## TASK TO COMPLETE
In your copy, include every record exactly and no pictures.

------------

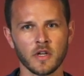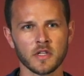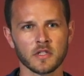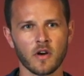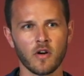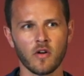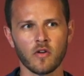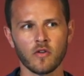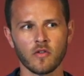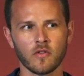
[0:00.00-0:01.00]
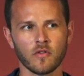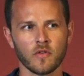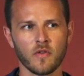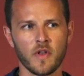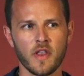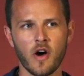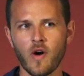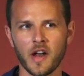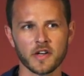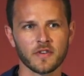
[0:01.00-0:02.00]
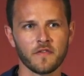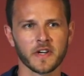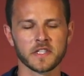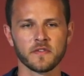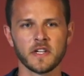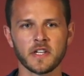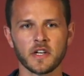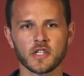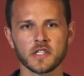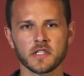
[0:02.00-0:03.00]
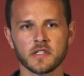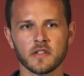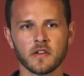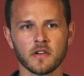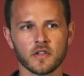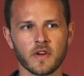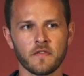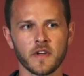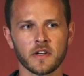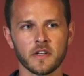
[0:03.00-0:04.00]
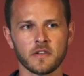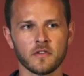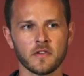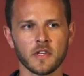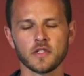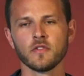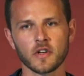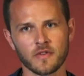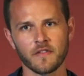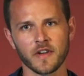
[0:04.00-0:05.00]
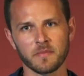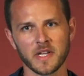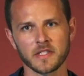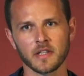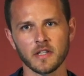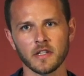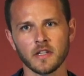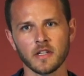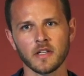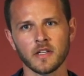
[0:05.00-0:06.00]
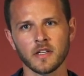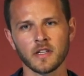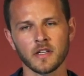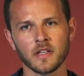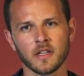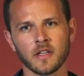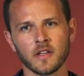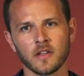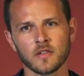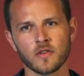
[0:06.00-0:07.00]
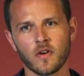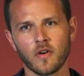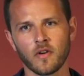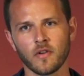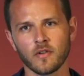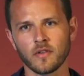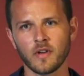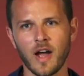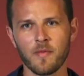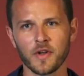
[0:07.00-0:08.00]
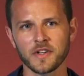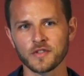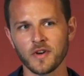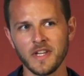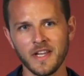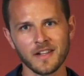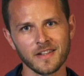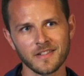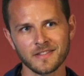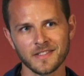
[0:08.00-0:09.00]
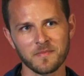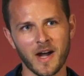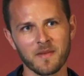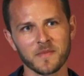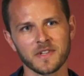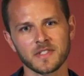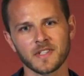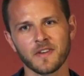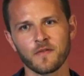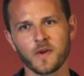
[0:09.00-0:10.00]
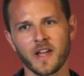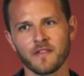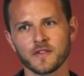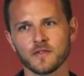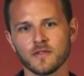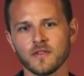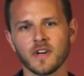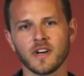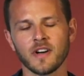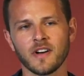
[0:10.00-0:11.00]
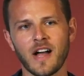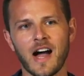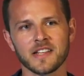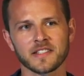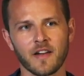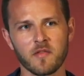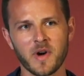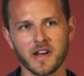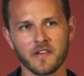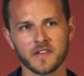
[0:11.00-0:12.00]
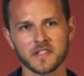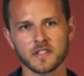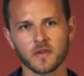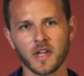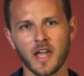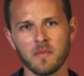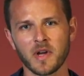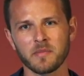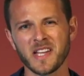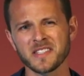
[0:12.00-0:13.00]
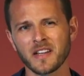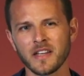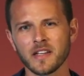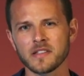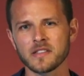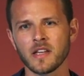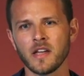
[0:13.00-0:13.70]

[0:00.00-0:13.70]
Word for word: So no other traffic is filtered, just the traffic that is your traffic basically. So I'm not into legal department if we have to uh, ask everybody if this is okay, but basically it's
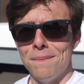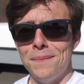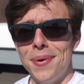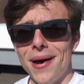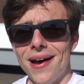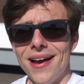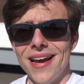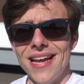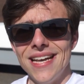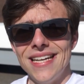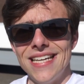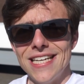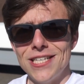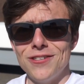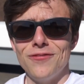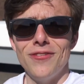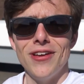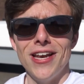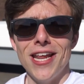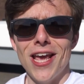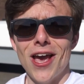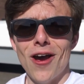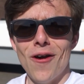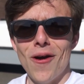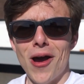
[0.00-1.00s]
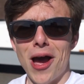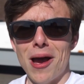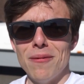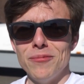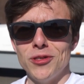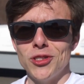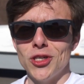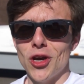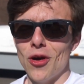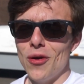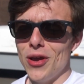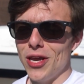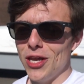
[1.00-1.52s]
But in this video I'm
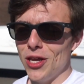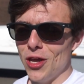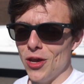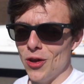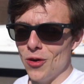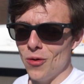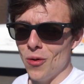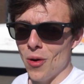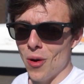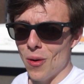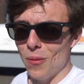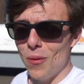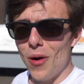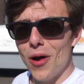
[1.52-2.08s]
showing you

------------

## EXERCISE OUTPUT
[0:00.00-0:01.00]
[0:01.00-0:02.00]
[0:02.00-0:03.00]
[0:03.00-0:04.00]
[0:04.00-0:05.00]
[0:05.00-0:06.00]
[0:06.00-0:07.00]
[0:07.00-0:08.00]
[0:08.00-0:09.00]
[0:09.00-0:10.00]
[0:10.00-0:11.00]
[0:11.00-0:12.00]
[0:12.00-0:13.00]
[0:13.00-0:13.70]

[0:00.00-0:13.70]
Word for word: So no other traffic is filtered, just the traffic that is your traffic basically. So I'm not into legal department if we have to uh, ask everybody if this is okay, but basically it's
[0.00-1.00s]
[1.00-1.52s]
But in this video I'm
[1.52-2.08s]
showing you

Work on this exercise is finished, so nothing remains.